Iran trial begins for US reporter
Published 26/05/2015 | 13:26
An Iranian security court has held the first hearing in the closed trial of an American-Iranian reporter for The Washington Post who has been detained for more than 10 months, the official IRNA news agency reported.
It said Jason Rezaian is being tried in a Revolutionary Court on allegations of "espionage for the hostile government of the United States" and propaganda against the Islamic republic, charges that could send him to jail for up to six years.
The report did not provide further details but initial hearings in Iran usually see the prosecutor spell out charges.
Rezaian, his wife Yeganeh Salehi and two photojournalists were detained on July 22 in Tehran. All were later released except Rezaian, who was born and spent most of his life in the United States and holds both American and Iranian citizenship. Iran does not recognise other nationalities of its citizens.
US officials have repeatedly pressed Iran to release Rezaian and other jailed Americans, including during talks on the sidelines of negotiations over Tehran's nuclear programme. Iran and world powers hope to reach a comprehensive agreement on the programme by the end of June.
The Washington Post has criticised Rezaian's detention and the handling of the case.

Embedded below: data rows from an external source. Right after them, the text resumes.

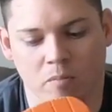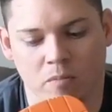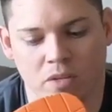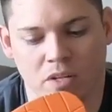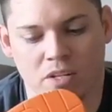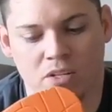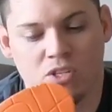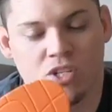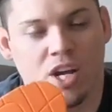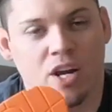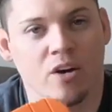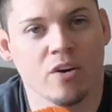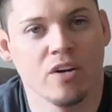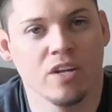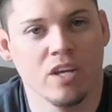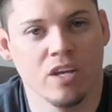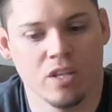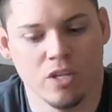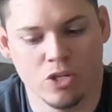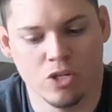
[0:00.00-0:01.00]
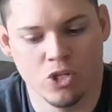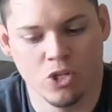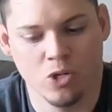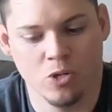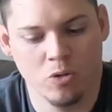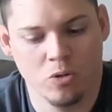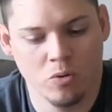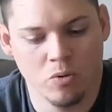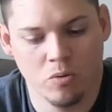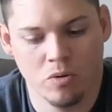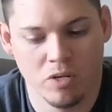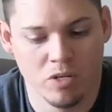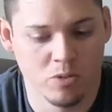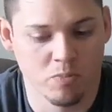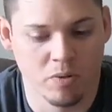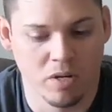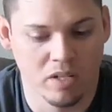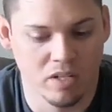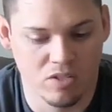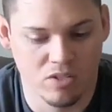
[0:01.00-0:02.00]
The integrity of the shoe is
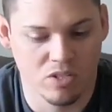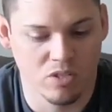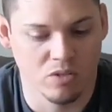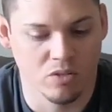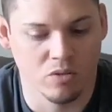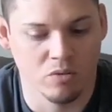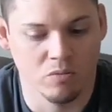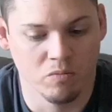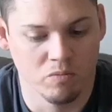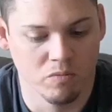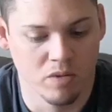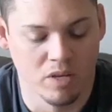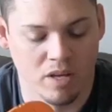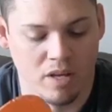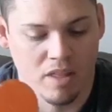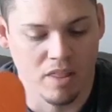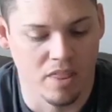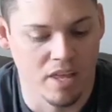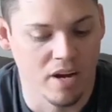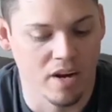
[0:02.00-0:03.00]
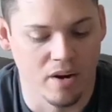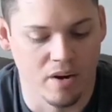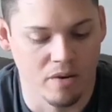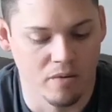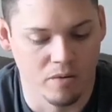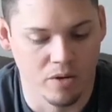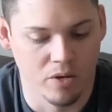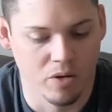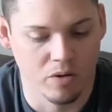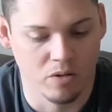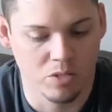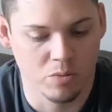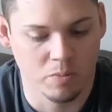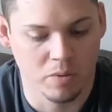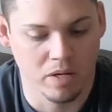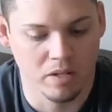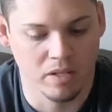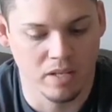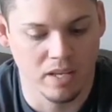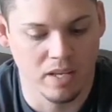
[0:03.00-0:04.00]
probably still there. You know, it's
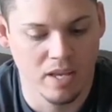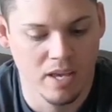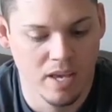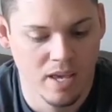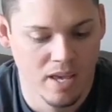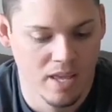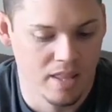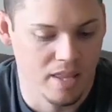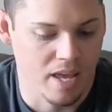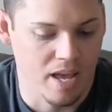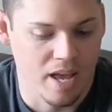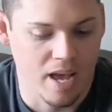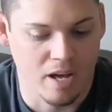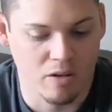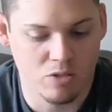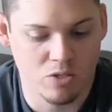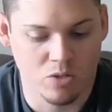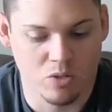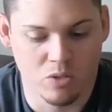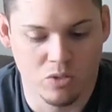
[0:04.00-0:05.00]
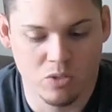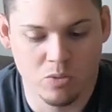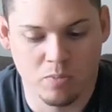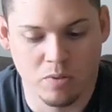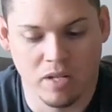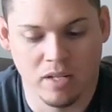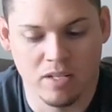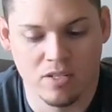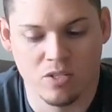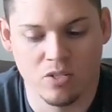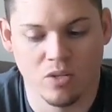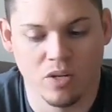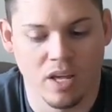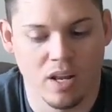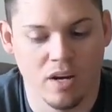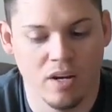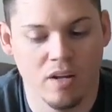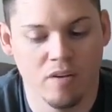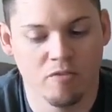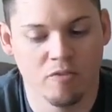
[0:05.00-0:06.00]
probably, the outsole's probably still
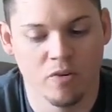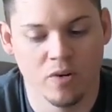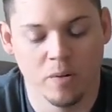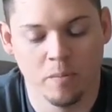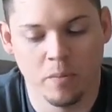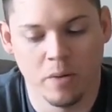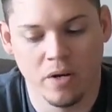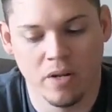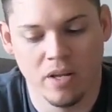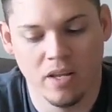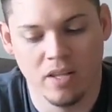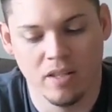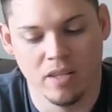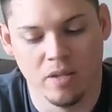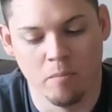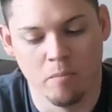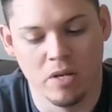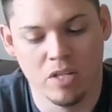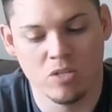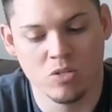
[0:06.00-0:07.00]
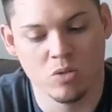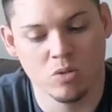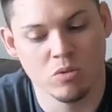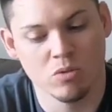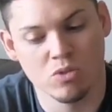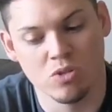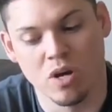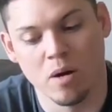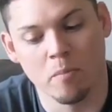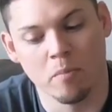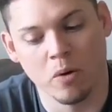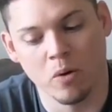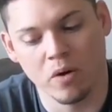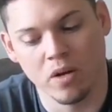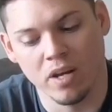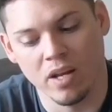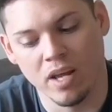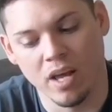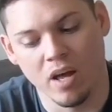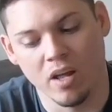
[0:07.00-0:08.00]
got enough grip on it, the midsole's not
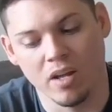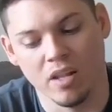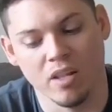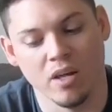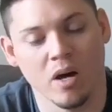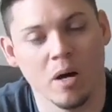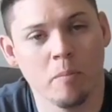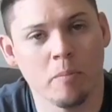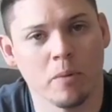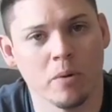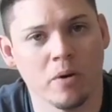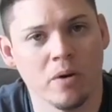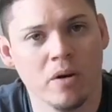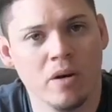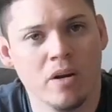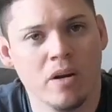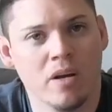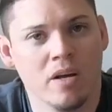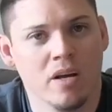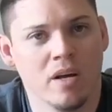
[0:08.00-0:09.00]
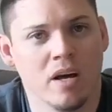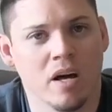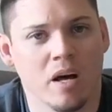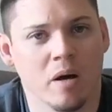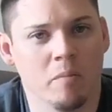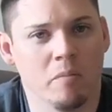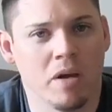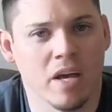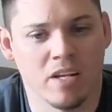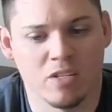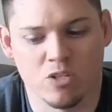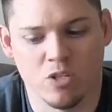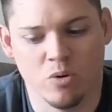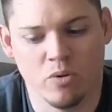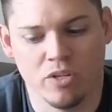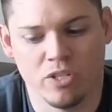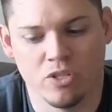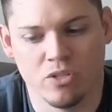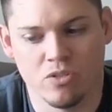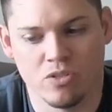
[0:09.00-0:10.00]
broken down, and the upper has no
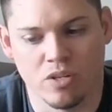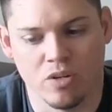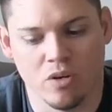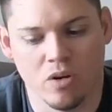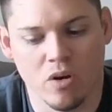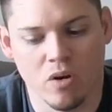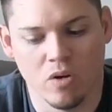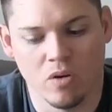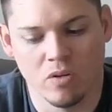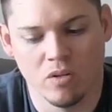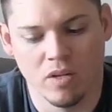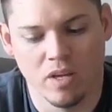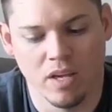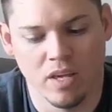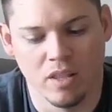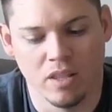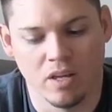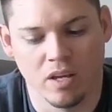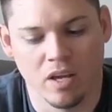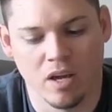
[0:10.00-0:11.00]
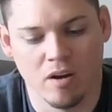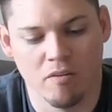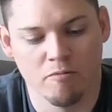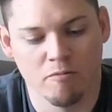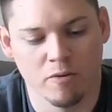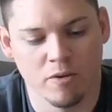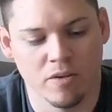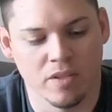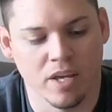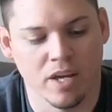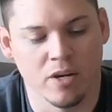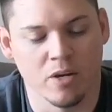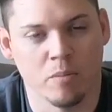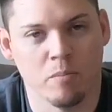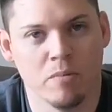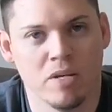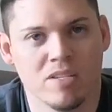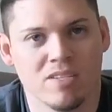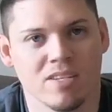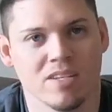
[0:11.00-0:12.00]
issues at all. And the comfort that you're
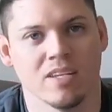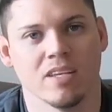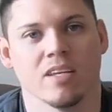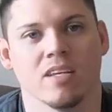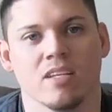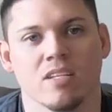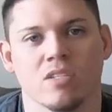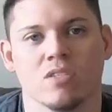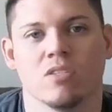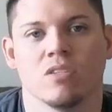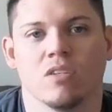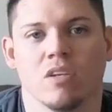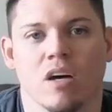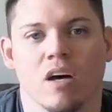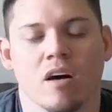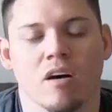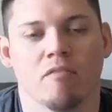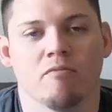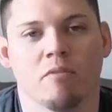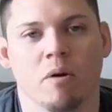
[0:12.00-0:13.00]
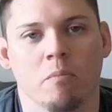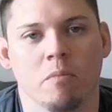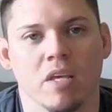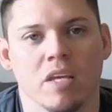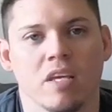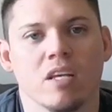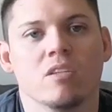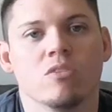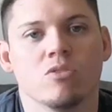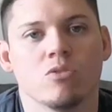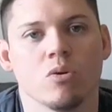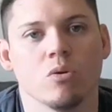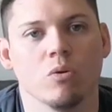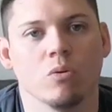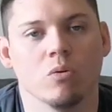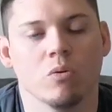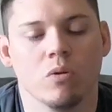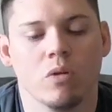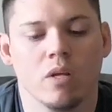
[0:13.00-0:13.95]
missing is from the insole.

It said his mother and wife have been barred from attending the trial, and that requests for a visa for a senior editor to travel to Iran went unanswered.
"There is no justice in this system, not an ounce of it, and yet the fate of a good, innocent man hangs in the balance," Washington Post executive editor Martin Baron said in a statement. "Iran is making a statement about its values in its disgraceful treatment of our colleague, and it can only horrify the world community."
Last week Rezaian's lawyer said Salehi, who is a reporter for The National newspaper in Abu Dhabi, and a freelance photographer who worked for foreign media will also stand trial. The photographer's name has not been made public.
The judge assigned to hear Rezaian's case, Abolghassem Salavati, is known for his tough sentencing. He has presided over numerous politically sensitive cases, including those of protesters arrested in connection with demonstrations that followed the 2009 presidential elections.
IRNA said Rezaian's hearing ended after a few hours, and that Salavati would decide on the date of the next one, without providing further details.